The Hippodrome was last used as a theatre in the 1960s; from the mid-1970s until its closure in 1988 it was used as a bingo hall. Since then most of the building has remained empty, and it has been placed on Manchester City Council's Buildings at Risk Register.[2]

The building was bought by Gilbert Deya Ministries in 1999, and services were held in part of the ground floor.[3] The church spent £200,000 on the building and in 2013 leased it a charity, Youth Village, they then decided to sell the building.[4]

The Friends of Hulme Hippodrome had hoped to get the building listed as an asset of community value which would have given the community group six months to raise the money needed to buy the building from the owner before it went out to general market. The application, however, was turned down by Manchester City Council, a council spokesman said: "There would also be a significant cost to bring the building back into use - into the millions - and without a [business] plan in place it would be unfair for us to assume they could turn the building around."[4]

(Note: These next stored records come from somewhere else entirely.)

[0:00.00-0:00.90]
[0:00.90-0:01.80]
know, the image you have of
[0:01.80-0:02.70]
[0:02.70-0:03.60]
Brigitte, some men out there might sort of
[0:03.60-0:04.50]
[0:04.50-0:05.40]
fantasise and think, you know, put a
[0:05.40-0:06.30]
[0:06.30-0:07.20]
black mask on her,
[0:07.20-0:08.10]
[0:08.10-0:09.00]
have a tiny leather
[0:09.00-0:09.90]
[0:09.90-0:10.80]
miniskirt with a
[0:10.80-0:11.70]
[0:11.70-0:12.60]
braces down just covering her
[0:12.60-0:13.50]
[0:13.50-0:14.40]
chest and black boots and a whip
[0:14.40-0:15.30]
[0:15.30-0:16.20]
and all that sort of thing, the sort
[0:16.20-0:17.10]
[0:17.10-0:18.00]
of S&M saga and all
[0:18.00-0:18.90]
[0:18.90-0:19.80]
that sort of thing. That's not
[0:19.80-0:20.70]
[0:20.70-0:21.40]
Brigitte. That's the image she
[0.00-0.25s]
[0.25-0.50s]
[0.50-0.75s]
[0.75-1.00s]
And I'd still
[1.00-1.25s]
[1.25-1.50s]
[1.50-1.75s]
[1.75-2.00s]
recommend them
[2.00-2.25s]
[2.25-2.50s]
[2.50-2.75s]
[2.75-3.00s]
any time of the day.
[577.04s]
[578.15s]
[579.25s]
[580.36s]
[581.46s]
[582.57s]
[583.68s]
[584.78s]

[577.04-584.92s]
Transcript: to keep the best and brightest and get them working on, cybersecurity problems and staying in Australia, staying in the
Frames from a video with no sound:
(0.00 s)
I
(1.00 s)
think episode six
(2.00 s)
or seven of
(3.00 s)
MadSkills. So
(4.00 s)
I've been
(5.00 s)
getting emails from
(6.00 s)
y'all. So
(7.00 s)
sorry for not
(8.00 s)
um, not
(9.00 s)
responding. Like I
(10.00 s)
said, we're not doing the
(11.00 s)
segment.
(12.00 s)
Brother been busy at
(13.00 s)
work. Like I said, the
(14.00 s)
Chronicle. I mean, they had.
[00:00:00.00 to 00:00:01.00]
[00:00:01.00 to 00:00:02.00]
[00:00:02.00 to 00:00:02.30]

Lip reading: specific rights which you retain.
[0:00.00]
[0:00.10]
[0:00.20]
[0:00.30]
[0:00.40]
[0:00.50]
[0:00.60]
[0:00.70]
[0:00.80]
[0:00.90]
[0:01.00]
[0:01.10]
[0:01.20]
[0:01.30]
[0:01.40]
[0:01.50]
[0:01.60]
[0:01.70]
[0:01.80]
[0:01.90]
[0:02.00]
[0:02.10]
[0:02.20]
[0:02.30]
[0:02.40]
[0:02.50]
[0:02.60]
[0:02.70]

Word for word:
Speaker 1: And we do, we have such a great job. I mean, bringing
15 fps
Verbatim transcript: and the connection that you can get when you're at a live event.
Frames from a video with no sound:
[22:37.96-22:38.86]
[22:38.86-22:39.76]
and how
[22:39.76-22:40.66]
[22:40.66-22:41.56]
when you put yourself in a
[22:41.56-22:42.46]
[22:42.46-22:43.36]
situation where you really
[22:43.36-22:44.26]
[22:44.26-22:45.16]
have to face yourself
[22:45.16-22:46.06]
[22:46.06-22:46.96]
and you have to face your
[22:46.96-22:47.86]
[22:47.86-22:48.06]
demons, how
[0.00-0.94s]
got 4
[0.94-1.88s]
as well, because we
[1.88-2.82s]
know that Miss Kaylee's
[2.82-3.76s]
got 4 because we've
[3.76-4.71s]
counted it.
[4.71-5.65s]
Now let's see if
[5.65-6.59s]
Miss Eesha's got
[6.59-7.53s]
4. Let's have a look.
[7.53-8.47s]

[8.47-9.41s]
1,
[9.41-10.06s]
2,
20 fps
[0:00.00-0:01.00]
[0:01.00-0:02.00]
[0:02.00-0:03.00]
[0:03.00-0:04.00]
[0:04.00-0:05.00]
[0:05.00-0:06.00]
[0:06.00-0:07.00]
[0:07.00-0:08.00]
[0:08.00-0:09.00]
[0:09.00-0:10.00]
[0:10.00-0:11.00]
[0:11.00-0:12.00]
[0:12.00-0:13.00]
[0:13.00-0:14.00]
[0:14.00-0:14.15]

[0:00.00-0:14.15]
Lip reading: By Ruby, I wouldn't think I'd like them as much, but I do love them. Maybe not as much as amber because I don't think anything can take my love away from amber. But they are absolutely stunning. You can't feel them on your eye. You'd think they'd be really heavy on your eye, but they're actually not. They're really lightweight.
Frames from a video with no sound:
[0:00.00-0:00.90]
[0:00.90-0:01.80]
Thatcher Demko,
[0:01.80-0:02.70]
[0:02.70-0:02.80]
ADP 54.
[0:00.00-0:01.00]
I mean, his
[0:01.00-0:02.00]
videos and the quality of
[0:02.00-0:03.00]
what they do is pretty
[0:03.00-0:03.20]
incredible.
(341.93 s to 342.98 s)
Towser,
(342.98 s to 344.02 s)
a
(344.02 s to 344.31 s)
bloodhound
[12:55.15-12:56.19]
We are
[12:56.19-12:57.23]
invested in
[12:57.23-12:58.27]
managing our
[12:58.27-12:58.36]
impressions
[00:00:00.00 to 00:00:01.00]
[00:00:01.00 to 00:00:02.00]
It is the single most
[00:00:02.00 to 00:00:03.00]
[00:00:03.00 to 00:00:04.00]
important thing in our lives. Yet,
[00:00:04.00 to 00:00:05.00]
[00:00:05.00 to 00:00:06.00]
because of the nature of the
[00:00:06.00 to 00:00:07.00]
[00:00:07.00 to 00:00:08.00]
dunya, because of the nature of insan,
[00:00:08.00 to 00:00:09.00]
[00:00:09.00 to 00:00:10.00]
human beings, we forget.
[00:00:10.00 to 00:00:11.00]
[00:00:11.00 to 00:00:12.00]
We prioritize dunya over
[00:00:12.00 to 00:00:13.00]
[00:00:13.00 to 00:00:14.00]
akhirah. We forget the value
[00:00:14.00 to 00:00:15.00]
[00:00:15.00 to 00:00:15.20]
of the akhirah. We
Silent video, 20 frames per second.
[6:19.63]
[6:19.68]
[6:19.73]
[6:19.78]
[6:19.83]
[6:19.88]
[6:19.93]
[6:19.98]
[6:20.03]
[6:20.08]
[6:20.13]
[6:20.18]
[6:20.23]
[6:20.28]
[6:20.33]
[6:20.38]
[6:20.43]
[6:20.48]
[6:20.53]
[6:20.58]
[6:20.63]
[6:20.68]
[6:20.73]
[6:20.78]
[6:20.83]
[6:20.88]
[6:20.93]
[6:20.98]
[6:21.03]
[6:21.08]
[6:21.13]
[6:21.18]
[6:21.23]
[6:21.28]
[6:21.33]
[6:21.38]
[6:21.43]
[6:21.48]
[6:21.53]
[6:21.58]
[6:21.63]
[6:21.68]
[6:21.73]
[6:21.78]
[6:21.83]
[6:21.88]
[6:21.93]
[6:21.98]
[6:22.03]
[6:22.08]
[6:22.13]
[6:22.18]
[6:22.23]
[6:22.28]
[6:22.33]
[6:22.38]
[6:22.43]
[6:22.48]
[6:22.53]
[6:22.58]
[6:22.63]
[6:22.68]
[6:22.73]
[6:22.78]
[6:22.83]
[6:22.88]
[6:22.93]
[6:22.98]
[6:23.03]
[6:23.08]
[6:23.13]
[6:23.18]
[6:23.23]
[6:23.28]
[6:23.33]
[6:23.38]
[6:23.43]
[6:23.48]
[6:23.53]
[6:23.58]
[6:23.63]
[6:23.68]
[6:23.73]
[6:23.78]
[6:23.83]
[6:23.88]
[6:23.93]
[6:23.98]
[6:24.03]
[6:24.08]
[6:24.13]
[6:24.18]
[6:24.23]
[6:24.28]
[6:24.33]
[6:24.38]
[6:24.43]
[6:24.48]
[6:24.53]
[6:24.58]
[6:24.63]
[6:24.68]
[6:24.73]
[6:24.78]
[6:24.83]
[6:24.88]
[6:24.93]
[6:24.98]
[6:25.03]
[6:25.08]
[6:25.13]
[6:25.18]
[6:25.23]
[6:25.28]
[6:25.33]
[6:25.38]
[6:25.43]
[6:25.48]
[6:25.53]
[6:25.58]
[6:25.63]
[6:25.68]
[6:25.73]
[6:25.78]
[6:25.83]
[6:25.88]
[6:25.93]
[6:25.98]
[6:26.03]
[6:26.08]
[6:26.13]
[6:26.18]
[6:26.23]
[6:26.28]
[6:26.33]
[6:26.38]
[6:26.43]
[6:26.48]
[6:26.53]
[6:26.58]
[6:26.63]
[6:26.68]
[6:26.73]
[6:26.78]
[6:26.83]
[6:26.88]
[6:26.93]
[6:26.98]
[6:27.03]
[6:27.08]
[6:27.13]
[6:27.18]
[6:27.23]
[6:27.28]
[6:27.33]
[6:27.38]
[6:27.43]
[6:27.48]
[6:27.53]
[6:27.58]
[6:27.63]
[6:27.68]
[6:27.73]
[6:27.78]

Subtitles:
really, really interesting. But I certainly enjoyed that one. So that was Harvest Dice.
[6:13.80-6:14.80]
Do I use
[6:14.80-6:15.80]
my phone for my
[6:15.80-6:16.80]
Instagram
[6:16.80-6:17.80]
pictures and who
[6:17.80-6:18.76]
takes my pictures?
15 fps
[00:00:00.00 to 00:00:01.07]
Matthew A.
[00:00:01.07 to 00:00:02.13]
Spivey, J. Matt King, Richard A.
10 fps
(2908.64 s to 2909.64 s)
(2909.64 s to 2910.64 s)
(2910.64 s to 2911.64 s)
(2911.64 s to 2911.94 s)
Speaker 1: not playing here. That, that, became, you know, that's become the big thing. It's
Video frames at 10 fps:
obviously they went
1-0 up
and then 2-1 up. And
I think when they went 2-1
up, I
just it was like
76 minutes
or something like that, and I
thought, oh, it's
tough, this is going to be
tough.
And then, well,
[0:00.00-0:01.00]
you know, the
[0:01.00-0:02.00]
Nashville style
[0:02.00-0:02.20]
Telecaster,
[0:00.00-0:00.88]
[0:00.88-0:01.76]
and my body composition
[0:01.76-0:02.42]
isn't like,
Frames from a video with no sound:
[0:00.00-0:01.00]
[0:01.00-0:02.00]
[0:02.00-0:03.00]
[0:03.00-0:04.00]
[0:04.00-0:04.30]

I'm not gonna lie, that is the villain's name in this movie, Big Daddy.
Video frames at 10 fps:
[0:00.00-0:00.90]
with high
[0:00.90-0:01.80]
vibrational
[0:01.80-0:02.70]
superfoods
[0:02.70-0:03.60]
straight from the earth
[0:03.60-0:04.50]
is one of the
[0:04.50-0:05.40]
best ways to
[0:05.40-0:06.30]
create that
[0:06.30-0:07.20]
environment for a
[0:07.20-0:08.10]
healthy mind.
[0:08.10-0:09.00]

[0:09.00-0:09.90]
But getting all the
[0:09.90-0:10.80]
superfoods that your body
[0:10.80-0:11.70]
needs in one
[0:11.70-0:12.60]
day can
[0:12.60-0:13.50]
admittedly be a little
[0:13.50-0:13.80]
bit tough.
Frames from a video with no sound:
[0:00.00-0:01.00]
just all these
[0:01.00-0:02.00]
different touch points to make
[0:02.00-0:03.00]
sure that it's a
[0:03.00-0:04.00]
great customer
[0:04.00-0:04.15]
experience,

The building is now due to be auctioned 18 May 2017 at the Macron Stadium, Bolton, with a guide price of £300,000.​*

*Gilbert Deya was deported to Kenya where I believe he is awaiting trial for child trafficking charges for what was part of his miracle baby service. It's well worth reading up on this part of the history*​

*As far as I know the Auction didn't happen​*























































Thanks have to go to Syd and all the residents for their hospitality​


----------



## Mikeymutt (Sep 12, 2017)

Great set there mate and it's so good the residents are so helpful to explorers


----------



## Wrench (Sep 12, 2017)

Mikeymutt said:


> Great set there mate and it's so good the residents are so helpful to explorers



Cheers Mikeymutt,yeah they were cool and it's such a lovely place.


----------



## Brewtal (Sep 12, 2017)

I love seeing this place, you have captured it so well. The colours are lovely. Glad the squatters were friendly!


----------



## Wrench (Sep 12, 2017)

Thanks Brewtal I'm gonna have to have a revisit in the next few weeks I think.


----------



## smiler (Sep 12, 2017)

Lovely set a pics Tbolt, nice the folks made you welcome, Thanks


----------



## krela (Sep 12, 2017)

What a beauty, thanks for sharing.


----------



## Sam Haltin (Sep 12, 2017)

That's a lovely theater, I hope they can refurbish it and bring it back to its glory and have shows there just like they did with The Tivoli Theater in Aberdeen.


----------



## Wrench (Sep 12, 2017)

Thanks smiler


----------



## Wrench (Sep 12, 2017)

It is nice hj, their plan is I believe to open it up as a community cafe and music venue but I think the sad truth is that it will all end in tears at some point.


----------



## krela (Sep 12, 2017)

Tbolt said:


> It is nice hj, their plan is I believe to open it up as a community cafe and music venue but I think the sad truth is that it will all end in tears at some point.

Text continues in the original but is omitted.